Bowie lives up to the legend with mix of new, old hits


It turns out the best character David Bowie ever played is David Bowie. The performer who has gallivanted as both Ziggy Stardust and the Thin White Duke came to the Cynthia Woods Mitchell Pavilion Thursday as himself. It was his best incarnation yet.
David Bowie performs during his Reality tour stop at the Woodlands Pavilion, April 29.

Bowie, 57, never looked more vibrant and excited about playing the songs that made his legend. Bowie has fudged on his 15-year-old declaration that he was retiring many of his classics to concentrate on the present. And we are all the better for it.

A quintuple shot of the hits Fashion, All the Young Dudes (yes, he wrote the song that made Mott the Hoople famous), China Girl, Modern Love and Fame was a dream concert sequence.
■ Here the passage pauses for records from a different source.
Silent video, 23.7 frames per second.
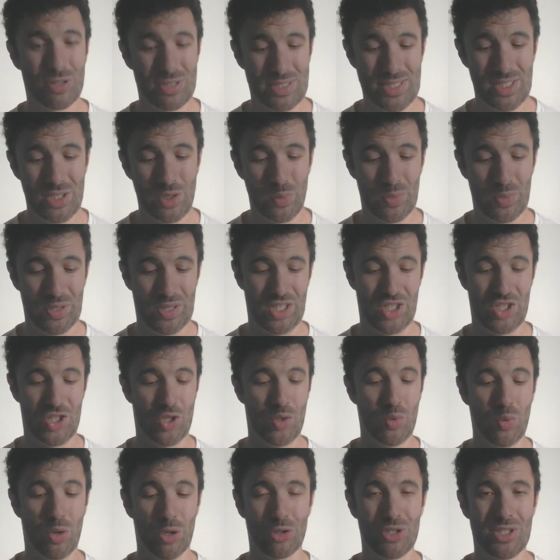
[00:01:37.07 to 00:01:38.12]
deal with a
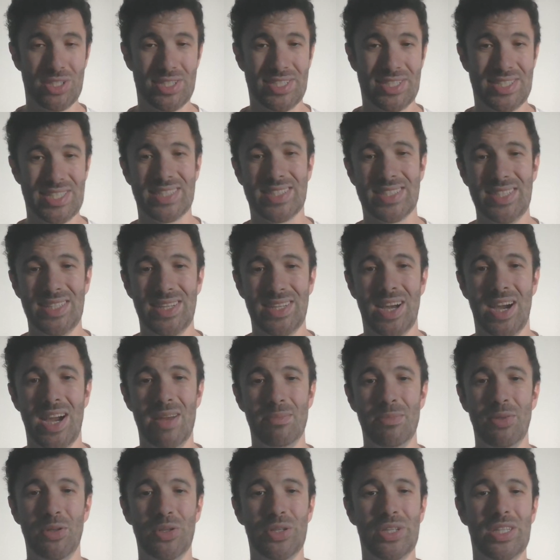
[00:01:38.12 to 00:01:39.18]

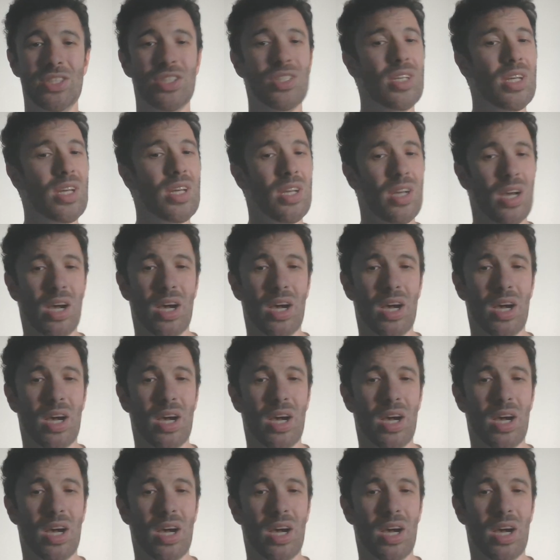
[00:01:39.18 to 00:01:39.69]
$269 million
After that, the covers of the Velvet Underground's White Light, White Heat and the Pixies' Cactus were just him showing off.

Bowie has figured out that performing his vintage hits helps his fans accept his more recent creations, like his new album, Reality.

Bowie and his magnificent six-piece band spent a little more than two hours delivering 26 songs that covered all corners of his 35-year career.

From the guitar rock of his earliest works, like The Man Who Sold the World, to the polished '80s synth-pop of China Girl and Modern Love and the mid-'90s single I'm Afraid of Americans, the artistic road Bowie has traveled was laid out like a Key map. Add the spare theatrical selections from Reality and 2-year-old Heathen and one could hear how Bowie has come full circle back to the sound of his first single, Space Oddity.

Appearing at the front of a two-tiered stage decorated in faux limestone with white, leafless trees hanging upside down on each side, Bowie opened with Rebel Rebel. Dressed in a tattered waistcoat with tails that hid a sleeveless T-shirt and jeans, he looked like a character out of some highly modernized Charles Dickens story.